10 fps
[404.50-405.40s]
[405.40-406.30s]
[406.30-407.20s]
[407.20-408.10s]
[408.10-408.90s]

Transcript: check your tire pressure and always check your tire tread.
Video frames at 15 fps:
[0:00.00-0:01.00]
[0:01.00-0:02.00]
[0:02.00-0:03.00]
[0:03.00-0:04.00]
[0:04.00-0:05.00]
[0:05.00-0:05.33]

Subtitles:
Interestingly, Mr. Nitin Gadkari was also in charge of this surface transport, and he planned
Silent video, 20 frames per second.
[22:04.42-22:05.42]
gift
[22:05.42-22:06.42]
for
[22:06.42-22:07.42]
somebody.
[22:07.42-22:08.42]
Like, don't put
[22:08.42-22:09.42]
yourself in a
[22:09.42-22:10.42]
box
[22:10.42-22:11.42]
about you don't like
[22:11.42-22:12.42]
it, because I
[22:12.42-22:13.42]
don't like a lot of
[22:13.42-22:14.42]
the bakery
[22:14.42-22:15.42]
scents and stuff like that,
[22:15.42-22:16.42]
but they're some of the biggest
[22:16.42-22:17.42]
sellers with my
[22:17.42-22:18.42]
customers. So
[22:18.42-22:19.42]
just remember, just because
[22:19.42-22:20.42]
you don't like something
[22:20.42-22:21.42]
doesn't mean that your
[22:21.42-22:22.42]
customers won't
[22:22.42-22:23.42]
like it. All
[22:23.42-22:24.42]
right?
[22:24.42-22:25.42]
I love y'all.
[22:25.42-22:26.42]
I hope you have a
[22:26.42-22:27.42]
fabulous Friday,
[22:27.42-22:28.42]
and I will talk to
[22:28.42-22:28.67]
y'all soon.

_ _ _ _ _ _ _

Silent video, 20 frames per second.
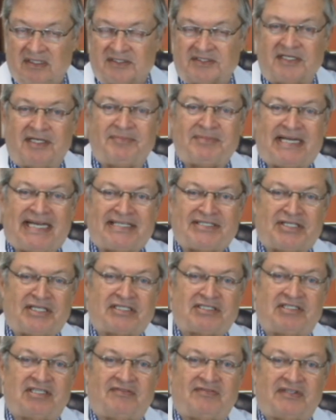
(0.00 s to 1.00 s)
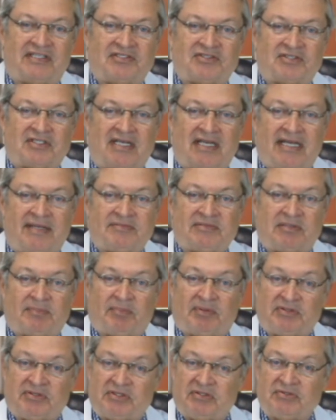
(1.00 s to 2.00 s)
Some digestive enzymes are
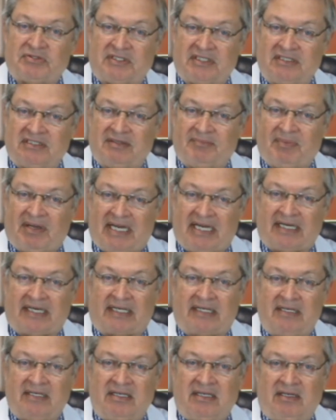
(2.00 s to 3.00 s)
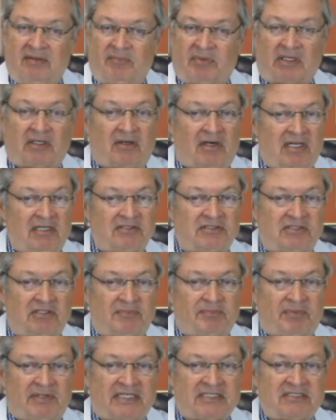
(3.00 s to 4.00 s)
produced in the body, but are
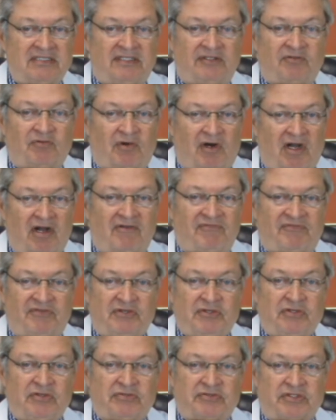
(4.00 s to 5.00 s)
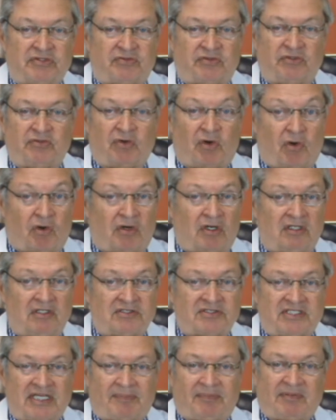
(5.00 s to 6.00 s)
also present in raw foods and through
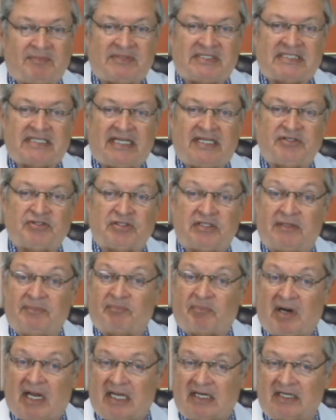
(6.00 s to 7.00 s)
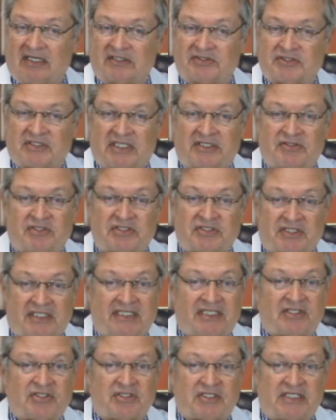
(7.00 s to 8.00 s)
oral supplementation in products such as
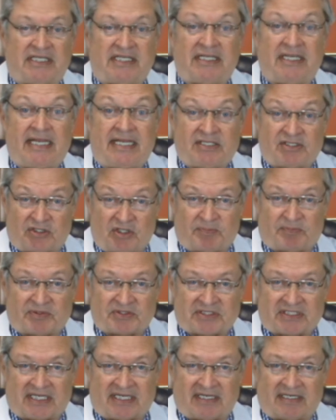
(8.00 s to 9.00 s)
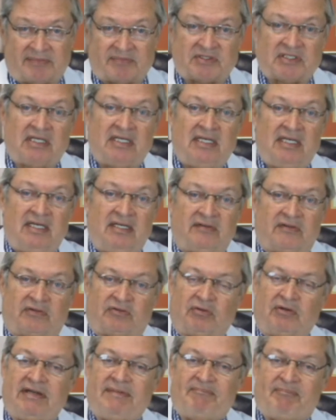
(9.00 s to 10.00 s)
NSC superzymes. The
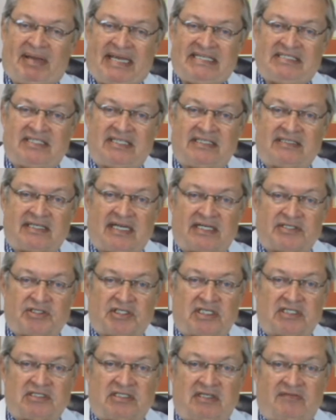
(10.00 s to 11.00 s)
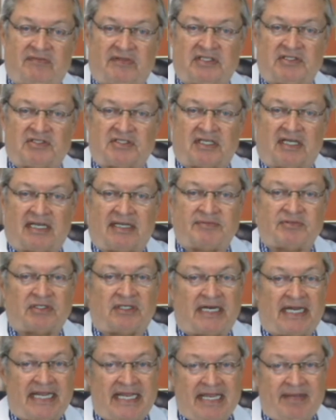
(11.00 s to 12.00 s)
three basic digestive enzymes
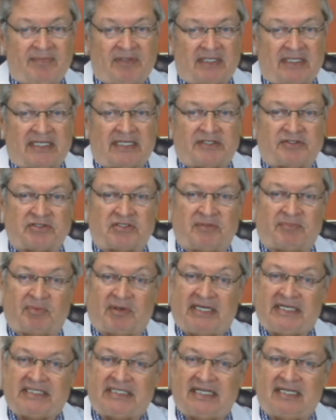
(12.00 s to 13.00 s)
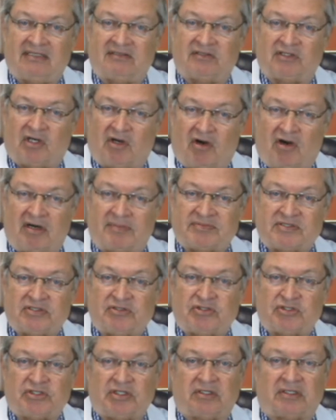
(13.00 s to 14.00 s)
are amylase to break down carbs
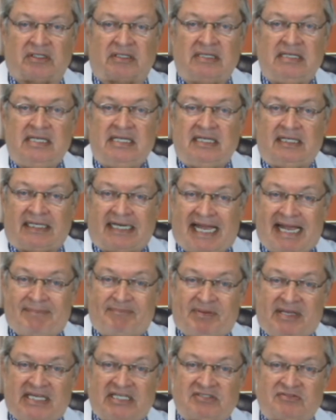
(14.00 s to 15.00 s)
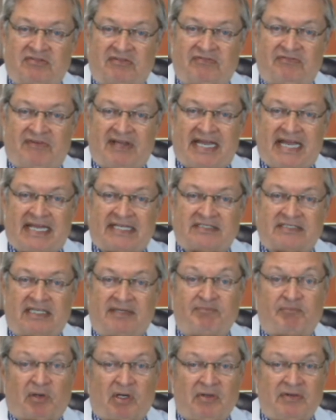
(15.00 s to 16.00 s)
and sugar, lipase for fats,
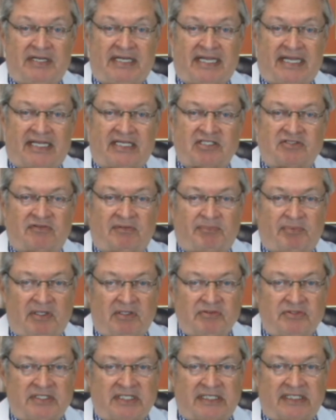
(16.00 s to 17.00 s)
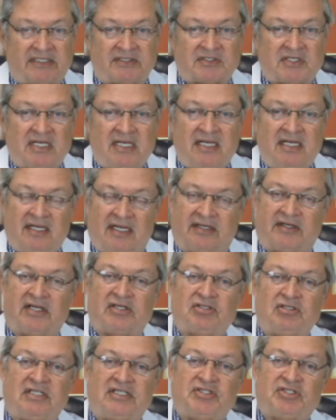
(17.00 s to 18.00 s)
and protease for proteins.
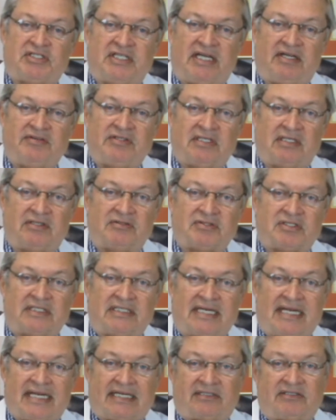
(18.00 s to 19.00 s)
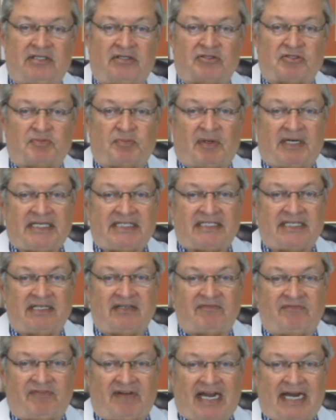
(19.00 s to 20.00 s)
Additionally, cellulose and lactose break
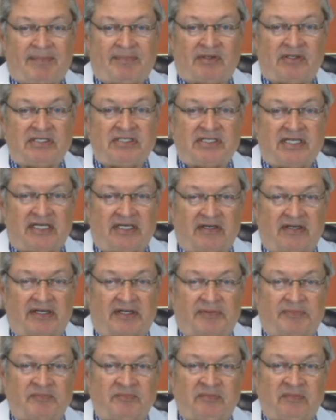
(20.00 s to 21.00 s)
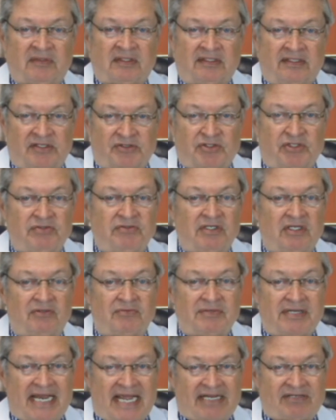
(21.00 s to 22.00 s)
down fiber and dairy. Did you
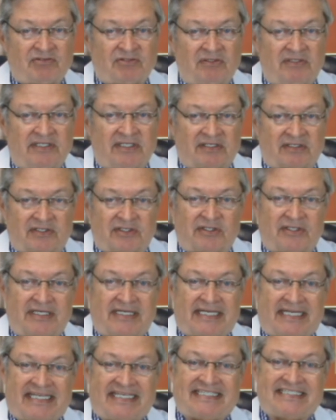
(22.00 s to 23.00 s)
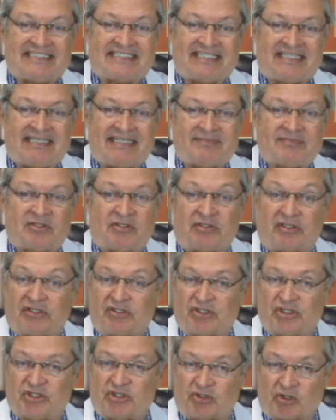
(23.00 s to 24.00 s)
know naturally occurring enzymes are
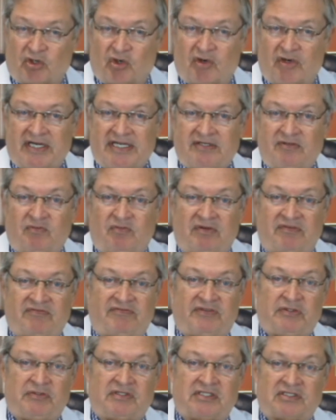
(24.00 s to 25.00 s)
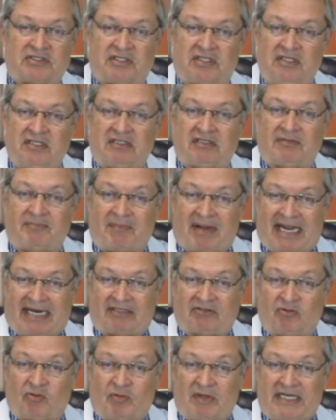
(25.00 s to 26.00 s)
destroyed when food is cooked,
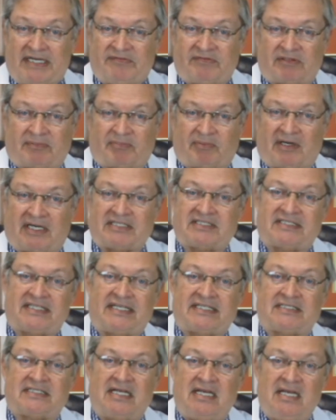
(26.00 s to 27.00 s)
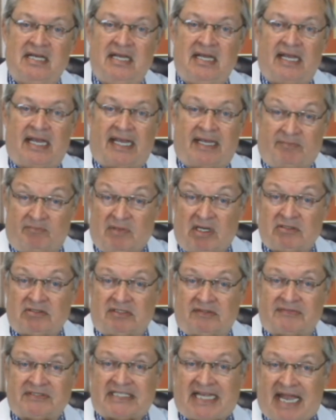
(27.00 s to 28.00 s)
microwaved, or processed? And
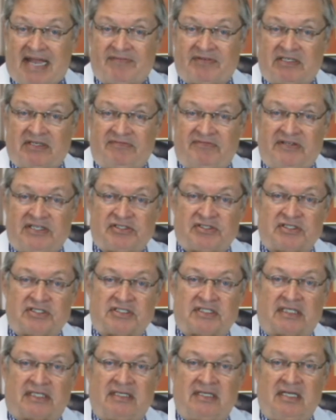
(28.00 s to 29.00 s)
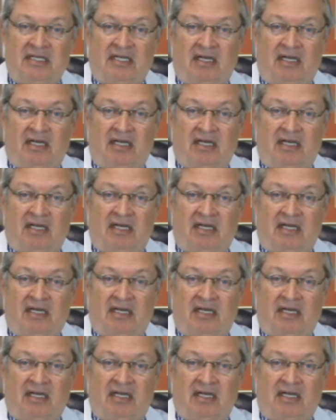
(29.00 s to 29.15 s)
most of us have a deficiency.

_ _ _ _ _ _ _

Prompt: The response must repeat exactly the lines above from the one with "(0.00 s to 1.00 s)" through the one with "(26.00 s to 27.00 s)", including both, and must contain no pictures and no other text.

Result:
(0.00 s to 1.00 s)
(1.00 s to 2.00 s)
Some digestive enzymes are
(2.00 s to 3.00 s)
(3.00 s to 4.00 s)
produced in the body, but are
(4.00 s to 5.00 s)
(5.00 s to 6.00 s)
also present in raw foods and through
(6.00 s to 7.00 s)
(7.00 s to 8.00 s)
oral supplementation in products such as
(8.00 s to 9.00 s)
(9.00 s to 10.00 s)
NSC superzymes. The
(10.00 s to 11.00 s)
(11.00 s to 12.00 s)
three basic digestive enzymes
(12.00 s to 13.00 s)
(13.00 s to 14.00 s)
are amylase to break down carbs
(14.00 s to 15.00 s)
(15.00 s to 16.00 s)
and sugar, lipase for fats,
(16.00 s to 17.00 s)
(17.00 s to 18.00 s)
and protease for proteins.
(18.00 s to 19.00 s)
(19.00 s to 20.00 s)
Additionally, cellulose and lactose break
(20.00 s to 21.00 s)
(21.00 s to 22.00 s)
down fiber and dairy. Did you
(22.00 s to 23.00 s)
(23.00 s to 24.00 s)
know naturally occurring enzymes are
(24.00 s to 25.00 s)
(25.00 s to 26.00 s)
destroyed when food is cooked,
(26.00 s to 27.00 s)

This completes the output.